Look to the hook if your sky look grey (Skylar Grey)
– Gökyüzünüz gri görünüyorsa kancaya bakın (Skylar Grey)
And rappers, how can we be (what?) on the same level now?
– Ve rapçiler, nasıl olabiliriz (ne?) şimdi aynı seviyede mi?
When I gotta look down and see these clowns that are on the ground
– Aşağıya bakıp yerde yatan palyaçoları görmem gerektiğinde
Bitch, I got the clouds beneath me (bitch)
– Kaltak, altımda bulutlar var (kaltak)
Ever since I put out the EP to the height of 2003 me
– Ep’yi 2003’ün zirvesine çıkardığımdan beri
You ain’t see the struggle to make it out the D’ because I made it somehow look easy
– Bunu başarma mücadelesini göremiyorsun çünkü bir şekilde kolay görünmesini sağladım.
Now you see me standin’ in the lights
– Şimdi beni ışıkların içinde dururken görüyorsun.
But you never saw my sacrifice
– Ama fedakarlığımı hiç görmedin.
Or all the nights I had to struggle to survive
– Ya da hayatta kalmak için mücadele etmek zorunda kaldığım bütün geceler
Had to lose it all to win the fight
– Savaşı kazanmak için hepsini kaybetmek zorunda kaldım.

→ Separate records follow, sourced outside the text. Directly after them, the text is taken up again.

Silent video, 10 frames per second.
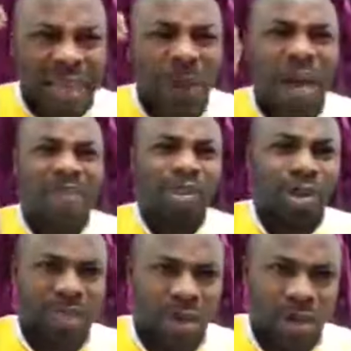The wife is
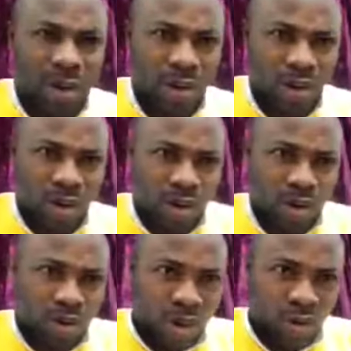on on, on,
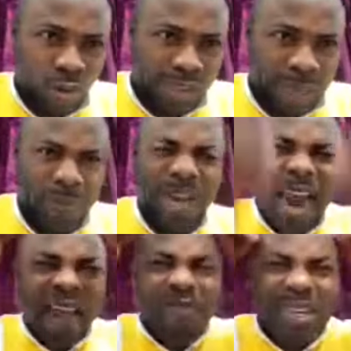on, on WhatsApp.
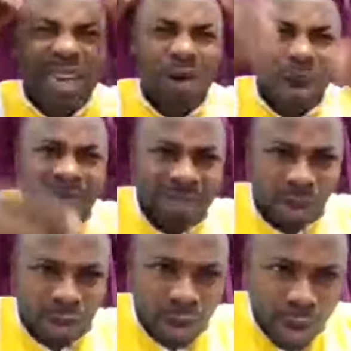Every day the wife is
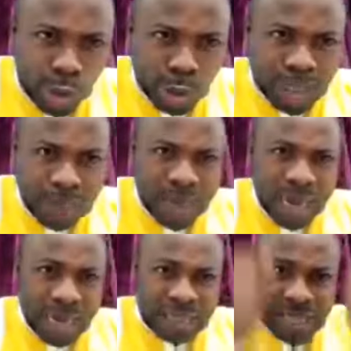on social
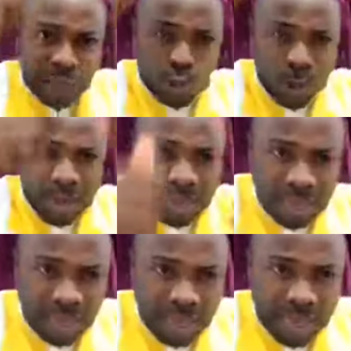media. She's
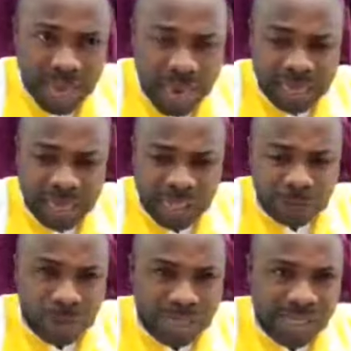cooking. The hand
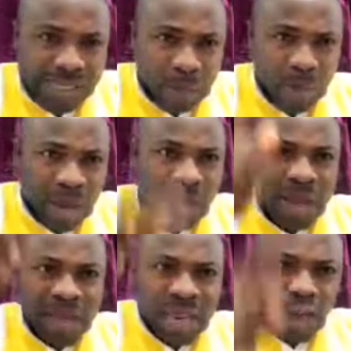is pressing somewhere.
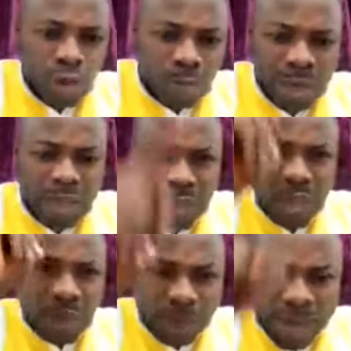Then you
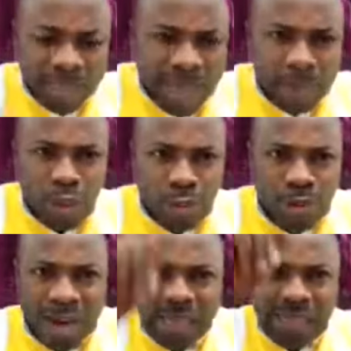make by the time she
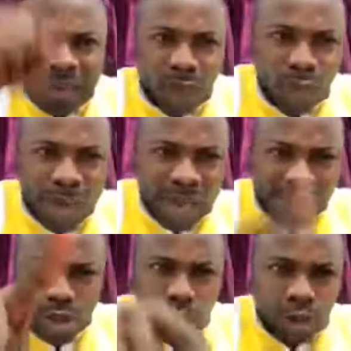realize the food
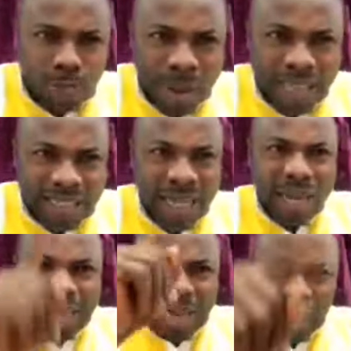has got bent.
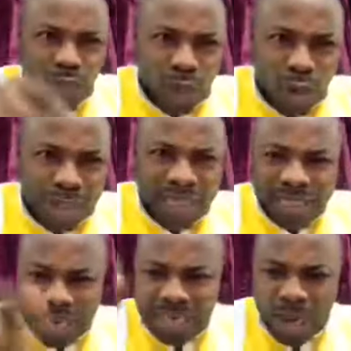He has
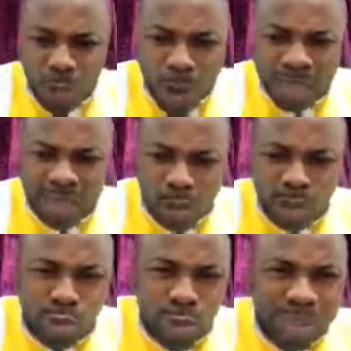forgotten that whilst he
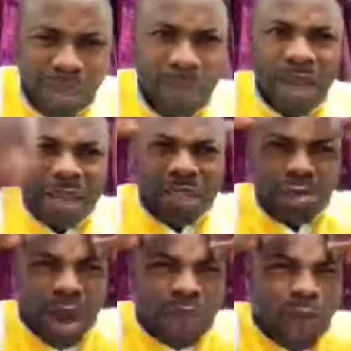was doing stuff.
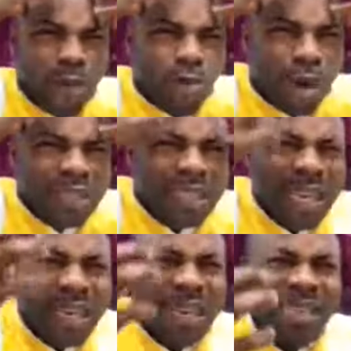You have
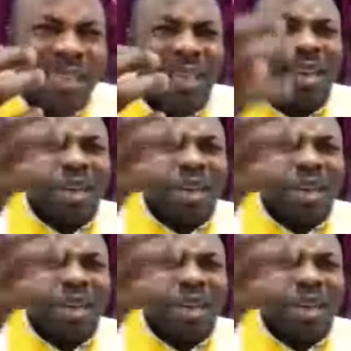forgotten. Listen,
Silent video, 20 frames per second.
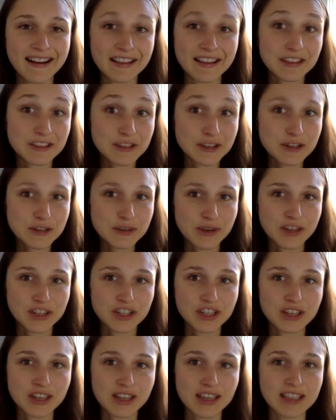The third
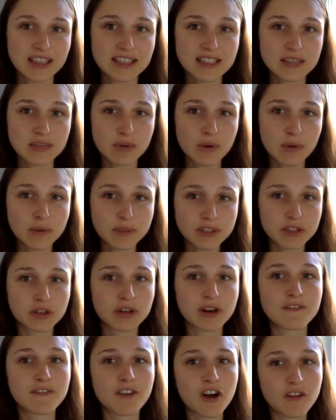question is, what was your
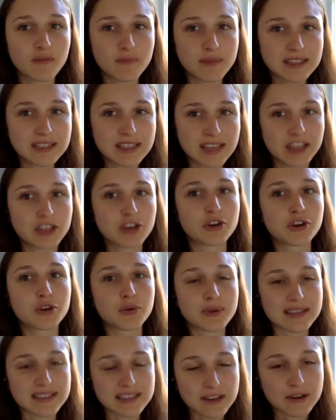involvement in your
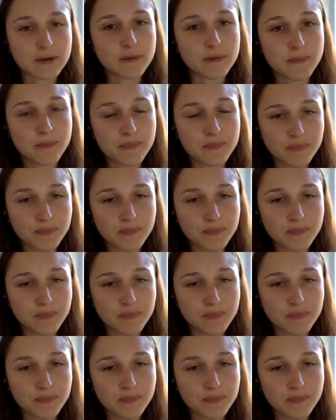USO?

I had to fall so many times (oh)
– Birçok kez düşmek zorunda kaldım (oh)
Now I’m the last one standin’ (oh)
– Şimdi ayakta kalan son kişi benim (oh)
Now I’m the last one standin’
– Şimdi ayakta kalan son kişi benim.
Skylar Grey, Polo G, Mozzy & Eminem – Last One Standing İngilizce Şarkı Sözleri Türkçe Anlamları
yazarı:
Etiketler:
Bir yanıt yazın
Yorum yapabilmek için oturum açmalısınız.